Hi Brian,
I started integrating your patch and hit an error with this: "global name
'notalphaorspace' is not defined" in this line "numother = len(
filter(notalphaorspace, output) ) " What is notalphaorspace meant to do?
Thanks.
On Sunday, May 13, 2012 1:57:30 PM UTC-4, Roberto Rosario wrote:
>
> Excellent! I will find a way to get this running along side the existing
> code. Thanks for you contribution!
>
> On Sunday, May 13, 2012 3:29:31 AM UTC-4, Brian E wrote:
>>
>> Hi,
>>
>> Trying out Mayan for a document management server and have been very
>> impressed so far.

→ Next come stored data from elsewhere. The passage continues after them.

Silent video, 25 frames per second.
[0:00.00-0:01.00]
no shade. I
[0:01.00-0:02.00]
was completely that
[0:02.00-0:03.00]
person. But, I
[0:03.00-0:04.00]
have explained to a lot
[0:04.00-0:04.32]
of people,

However, we ran into some problems with pdf parsing
>> and I modified a few routines to use Xpdf tools which seems to be much
>> faster than the graphicsmagick backend.
>>
>> This probably breaks for non pdf files, but it would be a nice
>> addition for pdf parsing:
>>
>> apps/converter/backends/graphicsmagick/base.py
>>
>>
>> def get_page_count(self, input_filepath):
>> command = []
>> command.append('pdfinfo')
>> command.append(unicode(input_filepath))

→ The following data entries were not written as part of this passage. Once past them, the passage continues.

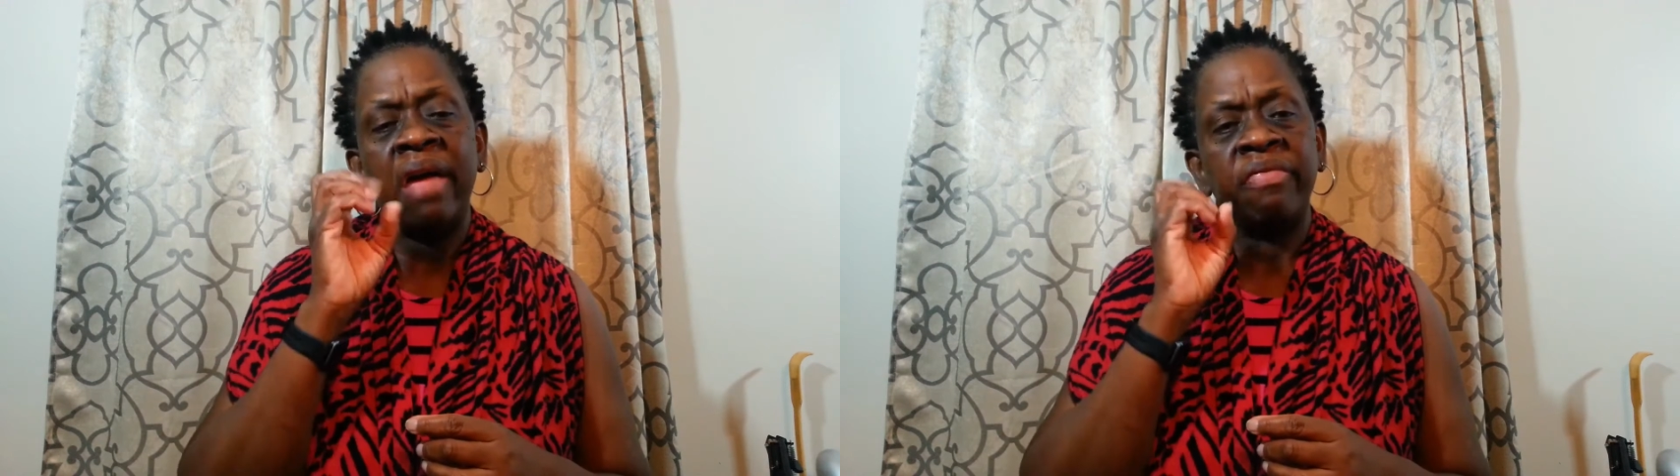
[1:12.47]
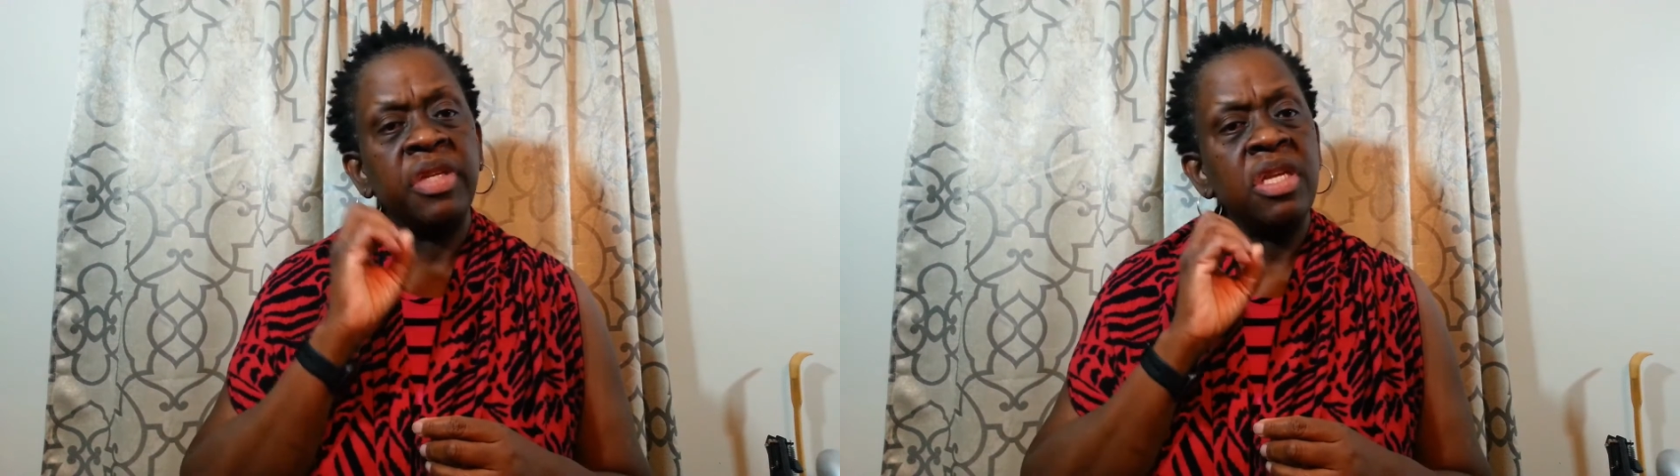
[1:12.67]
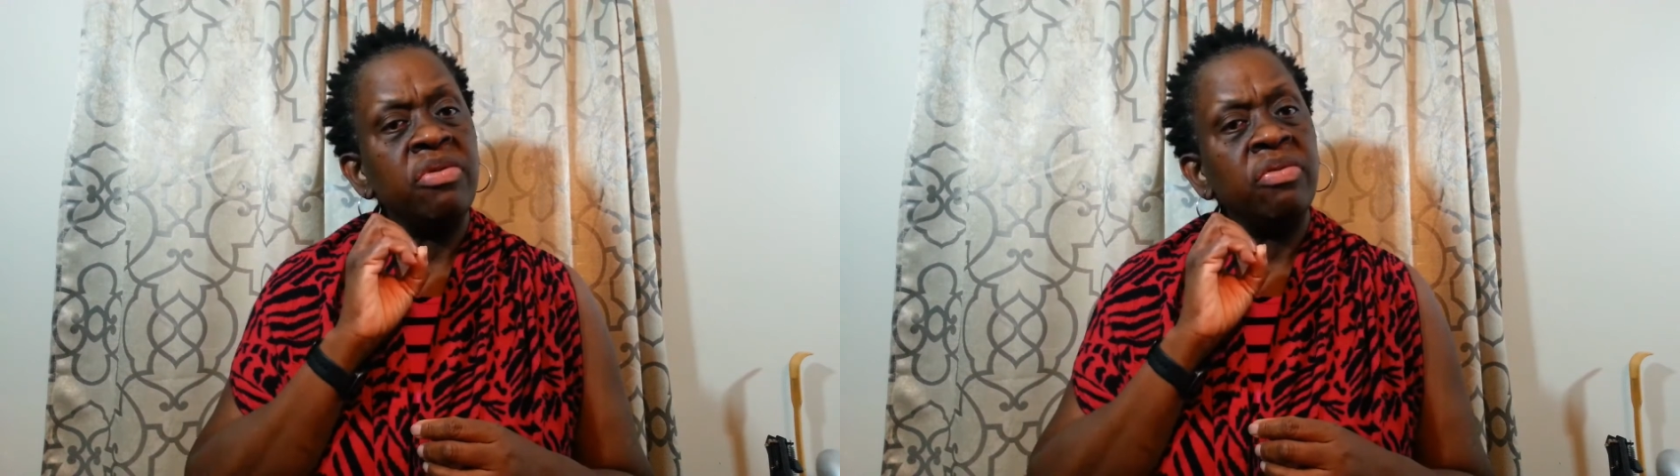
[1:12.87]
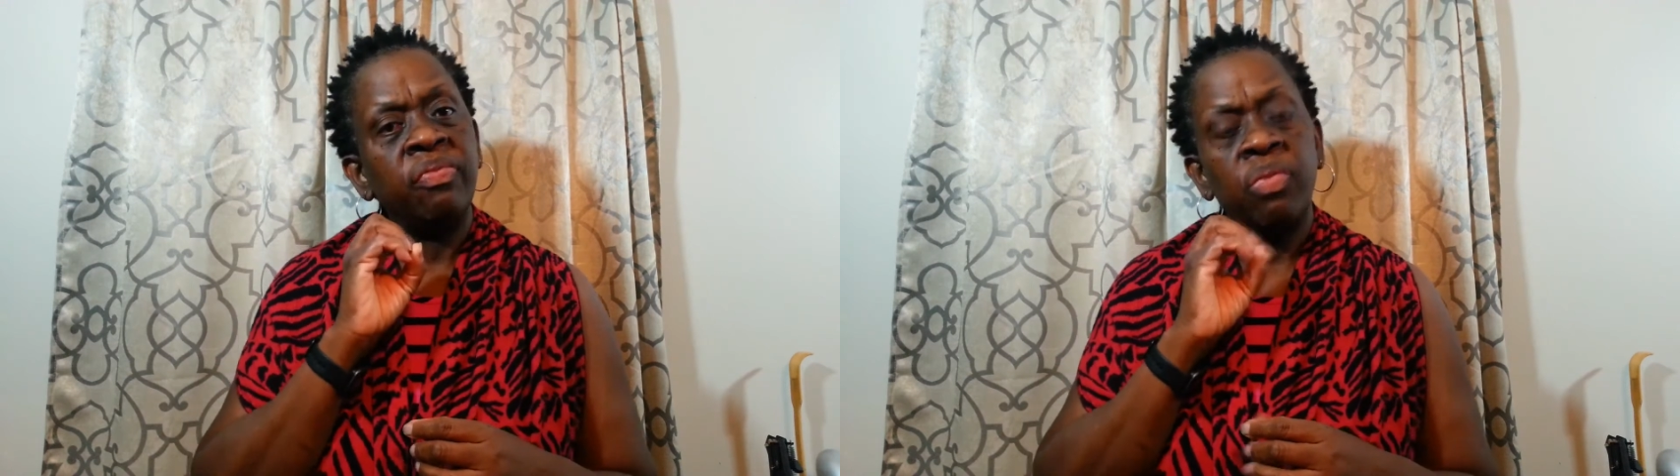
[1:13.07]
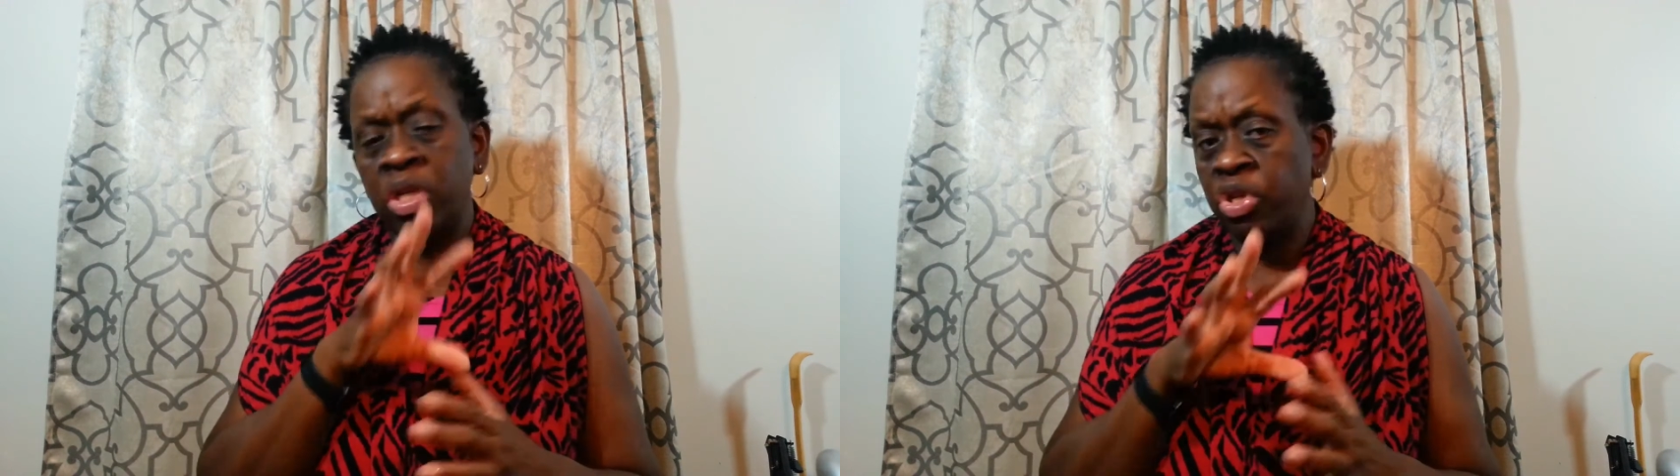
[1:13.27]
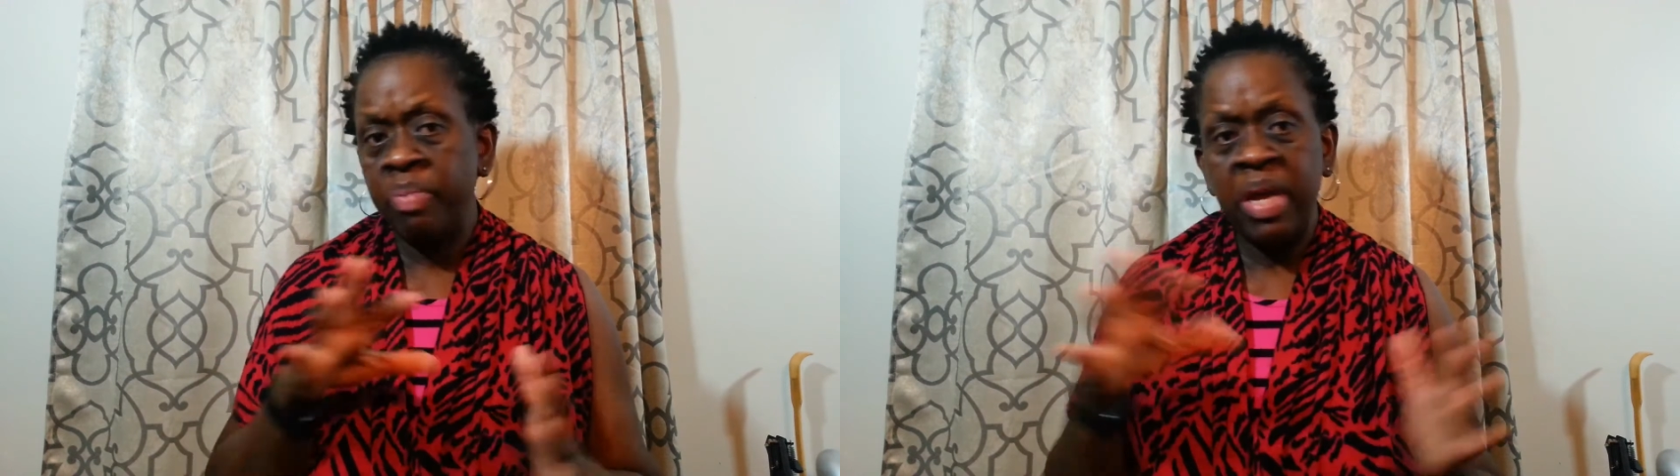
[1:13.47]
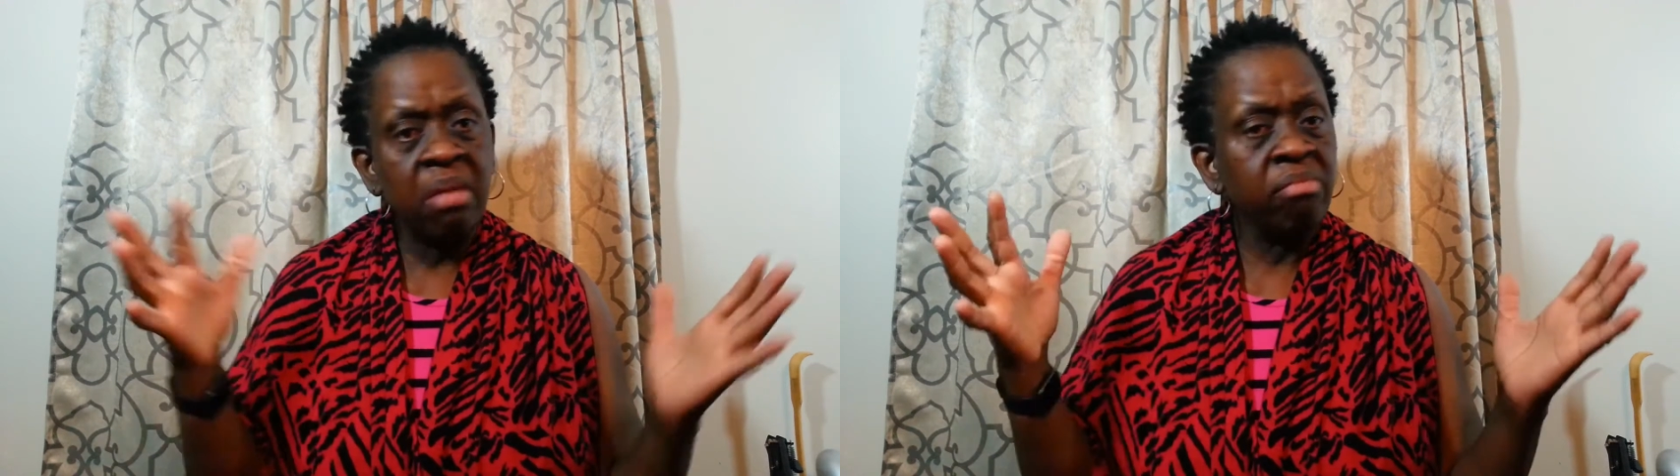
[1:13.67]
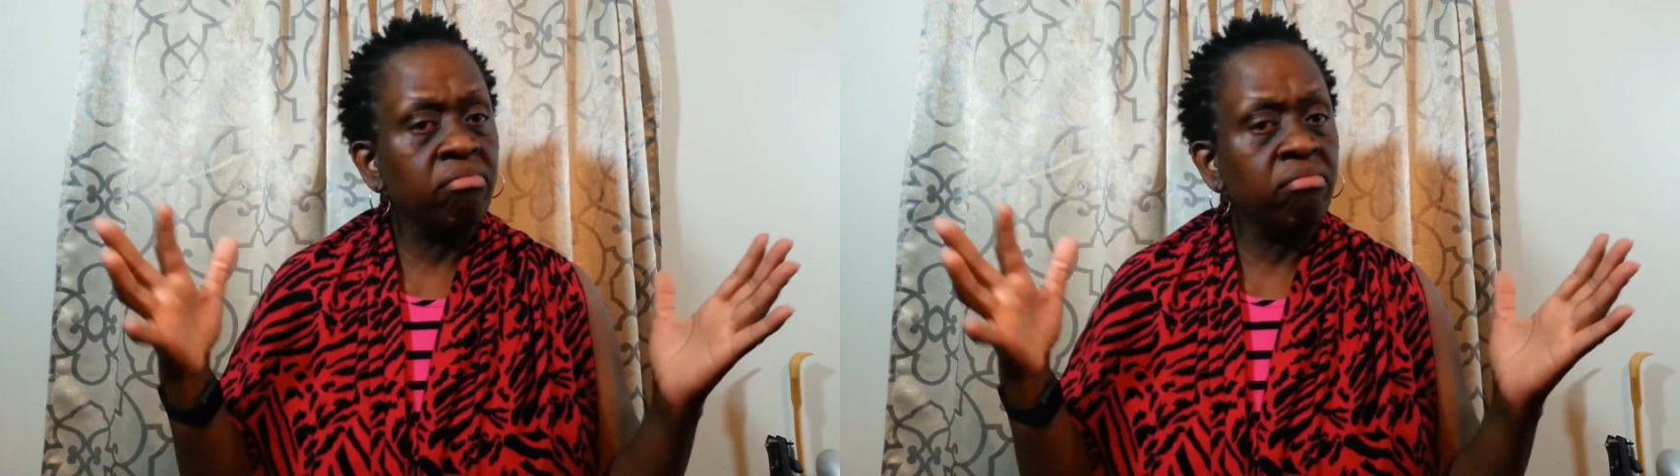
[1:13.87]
after you've watched me.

>> proc = subprocess.Popen(command, close_fds=True,
>> stderr=subprocess.PIPE, stdout=subprocess.PIPE)
>> return_code = proc.wait()
>> if return_code != 0:
>> print proc.stderr.readline()
>>
>> output = proc.stdout.read().splitlines()
>>
>> numpages = -1
>> for line in output:
>> matchObj = re.match( r'Pages:\s+(\d+)', line, re.M|re.I)
>>
>> if matchObj:
>> numpages = matchObj.group(1)
>> break
>> else:
>> print "No match!!"
>>
>> if numpages < 0:
>> raise UnknownFileFormat
>> else:
>> return int(numpages)
>>
>>
>> PDF text parsing: /apps/ocr/parsers/__init__.py
>>
>> def pdf_parser(document_page, descriptor=None):
>>
>> logger.debug('parsing PDF')
>> pagenum = str(document_page.page_number)
>>
>> logger.debug('parsing PDF page %s' % pagenum)
>>
>> command = []
>> command.append('pdftotext')
>> command.append('-f')
>> command.append(pagenum)
>> command.append('-l')
>> command.append(pagenum)
>> command.append(unicode(document_page.document_version.file.path))
>> command.append('-')
>>
>> proc = subprocess.Popen(command, close_fds=True,
>> stderr=subprocess.PIPE, stdout=subprocess.PIPE)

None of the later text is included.